Exercise requirements:
Start to finish, write out the entries exactly, leaving the pictures aside.

Record set:
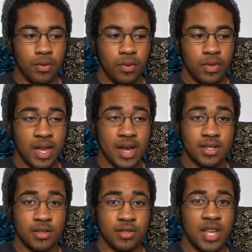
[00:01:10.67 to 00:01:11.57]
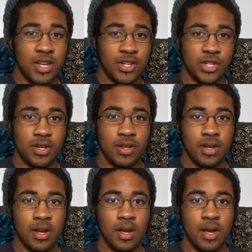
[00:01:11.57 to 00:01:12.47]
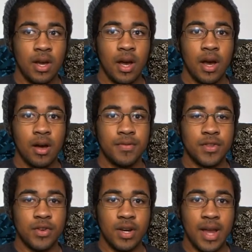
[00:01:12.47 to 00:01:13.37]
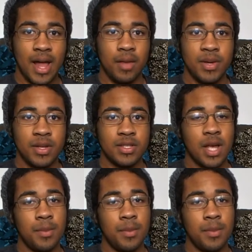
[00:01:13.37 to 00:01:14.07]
the exaltation of certain elements.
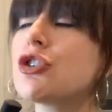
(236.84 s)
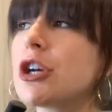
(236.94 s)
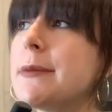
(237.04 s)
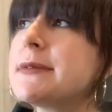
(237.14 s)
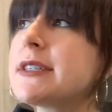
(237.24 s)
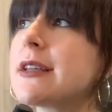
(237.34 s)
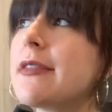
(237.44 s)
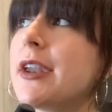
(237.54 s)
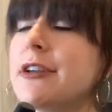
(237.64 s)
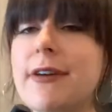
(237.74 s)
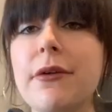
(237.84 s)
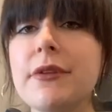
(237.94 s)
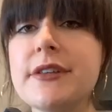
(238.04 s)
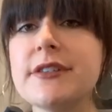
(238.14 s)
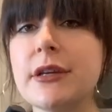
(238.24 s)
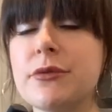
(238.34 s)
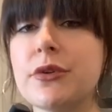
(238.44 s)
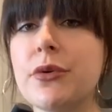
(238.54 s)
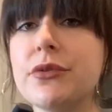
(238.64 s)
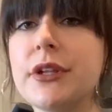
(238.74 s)
trips that I found this. It was
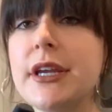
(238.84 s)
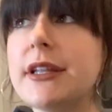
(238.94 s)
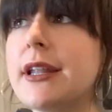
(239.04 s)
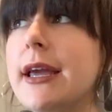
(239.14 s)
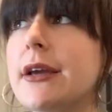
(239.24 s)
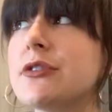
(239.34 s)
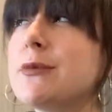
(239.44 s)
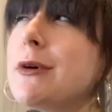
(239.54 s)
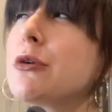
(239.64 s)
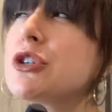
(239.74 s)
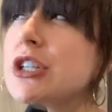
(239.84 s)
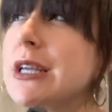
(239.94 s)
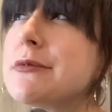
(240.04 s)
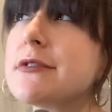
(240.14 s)
only like, originally it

Result of the task:
[00:01:10.67 to 00:01:11.57]
[00:01:11.57 to 00:01:12.47]
[00:01:12.47 to 00:01:13.37]
[00:01:13.37 to 00:01:14.07]
the exaltation of certain elements.
(236.84 s)
(236.94 s)
(237.04 s)
(237.14 s)
(237.24 s)
(237.34 s)
(237.44 s)
(237.54 s)
(237.64 s)
(237.74 s)
(237.84 s)
(237.94 s)
(238.04 s)
(238.14 s)
(238.24 s)
(238.34 s)
(238.44 s)
(238.54 s)
(238.64 s)
(238.74 s)
trips that I found this. It was
(238.84 s)
(238.94 s)
(239.04 s)
(239.14 s)
(239.24 s)
(239.34 s)
(239.44 s)
(239.54 s)
(239.64 s)
(239.74 s)
(239.84 s)
(239.94 s)
(240.04 s)
(240.14 s)
only like, originally it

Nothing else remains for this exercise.